- WORK INSTRUCTION
Exactly repeat all the records below, omitting the images they hold.
-*-
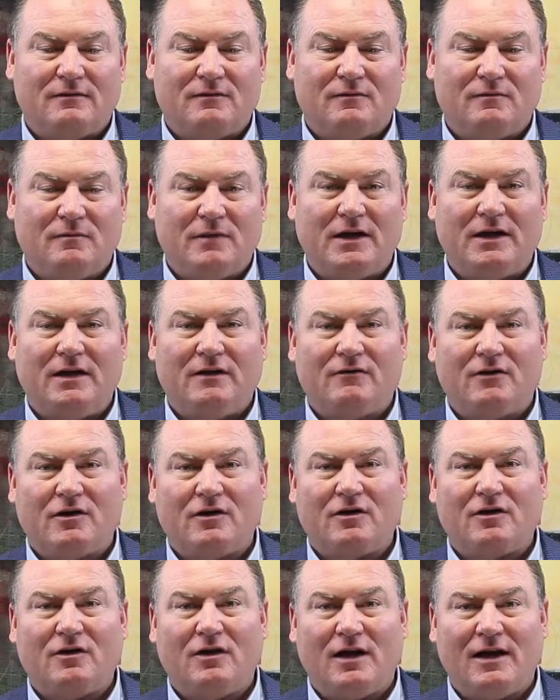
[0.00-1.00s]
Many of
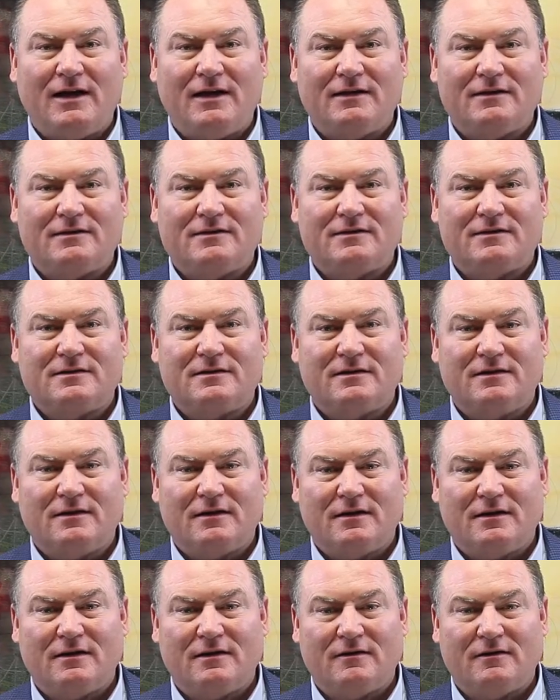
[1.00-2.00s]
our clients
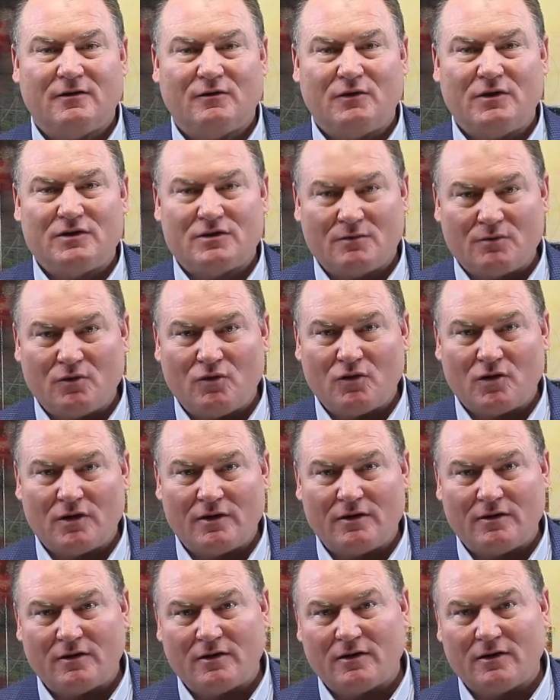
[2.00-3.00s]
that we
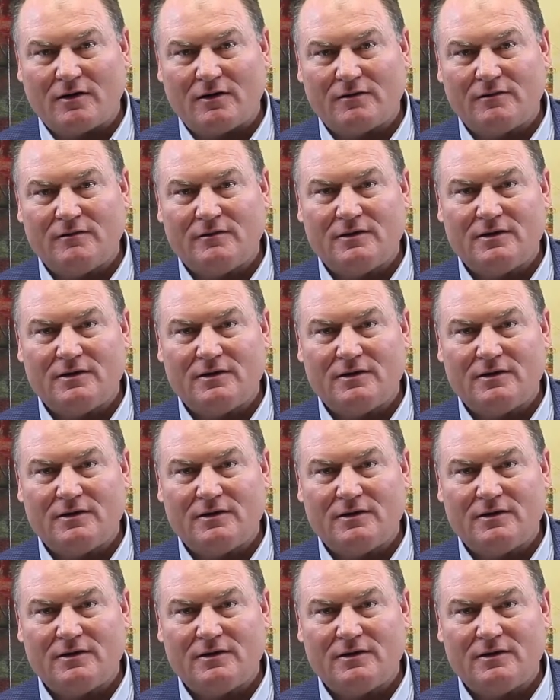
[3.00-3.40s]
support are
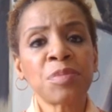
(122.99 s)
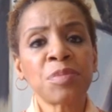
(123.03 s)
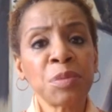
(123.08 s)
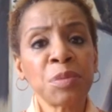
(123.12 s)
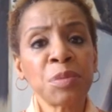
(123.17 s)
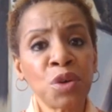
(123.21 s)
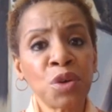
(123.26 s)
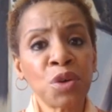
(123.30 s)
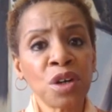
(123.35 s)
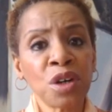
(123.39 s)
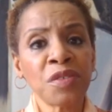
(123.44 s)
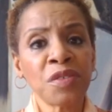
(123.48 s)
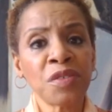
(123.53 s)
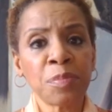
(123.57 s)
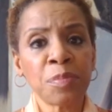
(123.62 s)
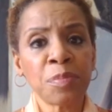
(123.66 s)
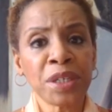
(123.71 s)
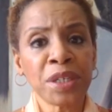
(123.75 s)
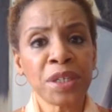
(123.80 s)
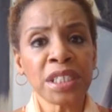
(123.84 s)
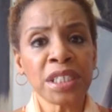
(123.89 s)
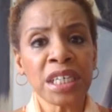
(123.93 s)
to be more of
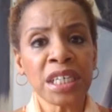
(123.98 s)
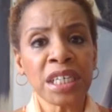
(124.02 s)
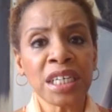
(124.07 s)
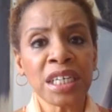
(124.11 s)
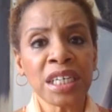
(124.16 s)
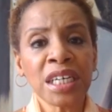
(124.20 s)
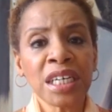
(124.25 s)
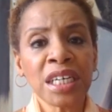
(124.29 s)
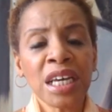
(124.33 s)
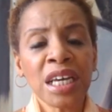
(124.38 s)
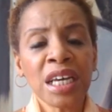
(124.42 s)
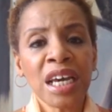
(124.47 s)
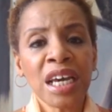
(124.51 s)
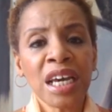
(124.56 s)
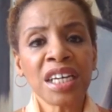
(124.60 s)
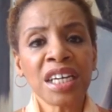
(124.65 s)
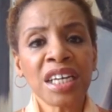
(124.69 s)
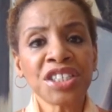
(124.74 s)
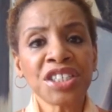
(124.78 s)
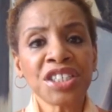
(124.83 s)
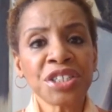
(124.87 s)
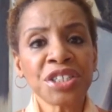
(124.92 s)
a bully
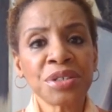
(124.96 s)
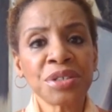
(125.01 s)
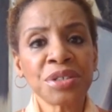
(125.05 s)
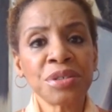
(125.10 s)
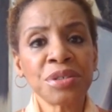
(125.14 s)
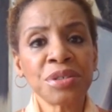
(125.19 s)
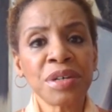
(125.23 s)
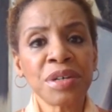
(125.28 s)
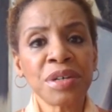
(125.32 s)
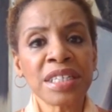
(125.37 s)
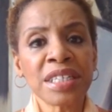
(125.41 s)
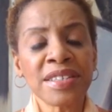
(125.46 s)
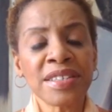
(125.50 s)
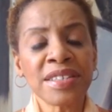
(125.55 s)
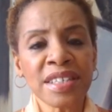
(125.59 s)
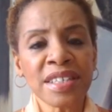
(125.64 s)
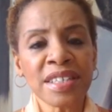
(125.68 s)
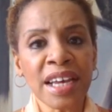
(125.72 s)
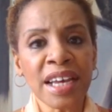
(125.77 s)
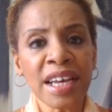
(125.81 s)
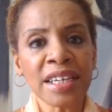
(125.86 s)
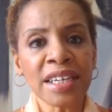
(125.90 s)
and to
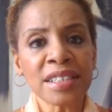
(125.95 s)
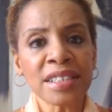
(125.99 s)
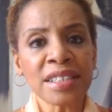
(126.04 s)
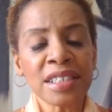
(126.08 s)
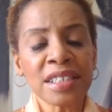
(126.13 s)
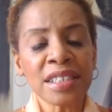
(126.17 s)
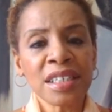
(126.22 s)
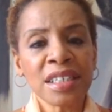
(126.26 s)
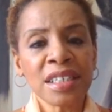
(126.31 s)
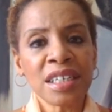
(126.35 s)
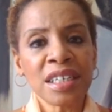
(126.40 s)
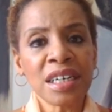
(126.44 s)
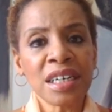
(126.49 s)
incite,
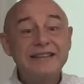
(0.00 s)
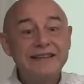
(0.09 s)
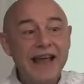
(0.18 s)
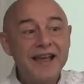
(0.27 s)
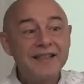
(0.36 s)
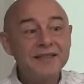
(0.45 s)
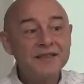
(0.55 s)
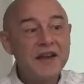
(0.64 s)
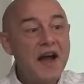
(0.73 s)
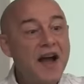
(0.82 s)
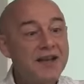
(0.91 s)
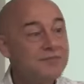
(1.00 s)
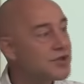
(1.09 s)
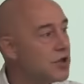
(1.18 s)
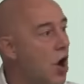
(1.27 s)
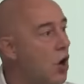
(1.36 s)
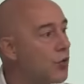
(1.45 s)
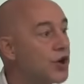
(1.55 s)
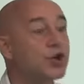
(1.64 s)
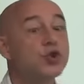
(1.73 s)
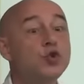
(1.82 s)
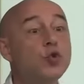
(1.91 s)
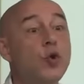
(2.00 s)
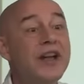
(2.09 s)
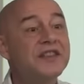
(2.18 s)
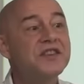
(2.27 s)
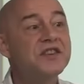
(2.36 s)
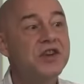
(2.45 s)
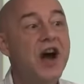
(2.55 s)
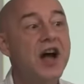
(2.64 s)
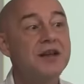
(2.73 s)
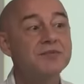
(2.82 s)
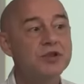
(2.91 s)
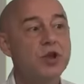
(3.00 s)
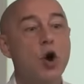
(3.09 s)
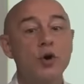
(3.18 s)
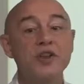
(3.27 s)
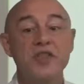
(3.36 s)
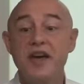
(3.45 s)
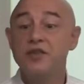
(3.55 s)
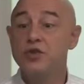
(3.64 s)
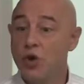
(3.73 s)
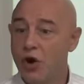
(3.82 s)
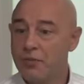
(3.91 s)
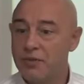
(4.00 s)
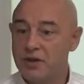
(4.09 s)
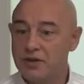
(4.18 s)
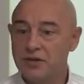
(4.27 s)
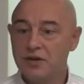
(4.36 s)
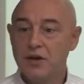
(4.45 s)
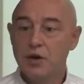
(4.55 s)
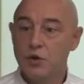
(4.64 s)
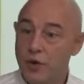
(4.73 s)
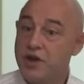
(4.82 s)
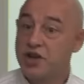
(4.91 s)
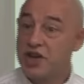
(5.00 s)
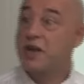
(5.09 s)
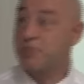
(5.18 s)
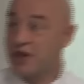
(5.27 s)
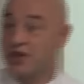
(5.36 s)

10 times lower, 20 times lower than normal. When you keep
-*-
- REPLY
[0.00-1.00s]
Many of
[1.00-2.00s]
our clients
[2.00-3.00s]
that we
[3.00-3.40s]
support are
(122.99 s)
(123.03 s)
(123.08 s)
(123.12 s)
(123.17 s)
(123.21 s)
(123.26 s)
(123.30 s)
(123.35 s)
(123.39 s)
(123.44 s)
(123.48 s)
(123.53 s)
(123.57 s)
(123.62 s)
(123.66 s)
(123.71 s)
(123.75 s)
(123.80 s)
(123.84 s)
(123.89 s)
(123.93 s)
to be more of
(123.98 s)
(124.02 s)
(124.07 s)
(124.11 s)
(124.16 s)
(124.20 s)
(124.25 s)
(124.29 s)
(124.33 s)
(124.38 s)
(124.42 s)
(124.47 s)
(124.51 s)
(124.56 s)
(124.60 s)
(124.65 s)
(124.69 s)
(124.74 s)
(124.78 s)
(124.83 s)
(124.87 s)
(124.92 s)
a bully
(124.96 s)
(125.01 s)
(125.05 s)
(125.10 s)
(125.14 s)
(125.19 s)
(125.23 s)
(125.28 s)
(125.32 s)
(125.37 s)
(125.41 s)
(125.46 s)
(125.50 s)
(125.55 s)
(125.59 s)
(125.64 s)
(125.68 s)
(125.72 s)
(125.77 s)
(125.81 s)
(125.86 s)
(125.90 s)
and to
(125.95 s)
(125.99 s)
(126.04 s)
(126.08 s)
(126.13 s)
(126.17 s)
(126.22 s)
(126.26 s)
(126.31 s)
(126.35 s)
(126.40 s)
(126.44 s)
(126.49 s)
incite,
(0.00 s)
(0.09 s)
(0.18 s)
(0.27 s)
(0.36 s)
(0.45 s)
(0.55 s)
(0.64 s)
(0.73 s)
(0.82 s)
(0.91 s)
(1.00 s)
(1.09 s)
(1.18 s)
(1.27 s)
(1.36 s)
(1.45 s)
(1.55 s)
(1.64 s)
(1.73 s)
(1.82 s)
(1.91 s)
(2.00 s)
(2.09 s)
(2.18 s)
(2.27 s)
(2.36 s)
(2.45 s)
(2.55 s)
(2.64 s)
(2.73 s)
(2.82 s)
(2.91 s)
(3.00 s)
(3.09 s)
(3.18 s)
(3.27 s)
(3.36 s)
(3.45 s)
(3.55 s)
(3.64 s)
(3.73 s)
(3.82 s)
(3.91 s)
(4.00 s)
(4.09 s)
(4.18 s)
(4.27 s)
(4.36 s)
(4.45 s)
(4.55 s)
(4.64 s)
(4.73 s)
(4.82 s)
(4.91 s)
(5.00 s)
(5.09 s)
(5.18 s)
(5.27 s)
(5.36 s)

10 times lower, 20 times lower than normal. When you keep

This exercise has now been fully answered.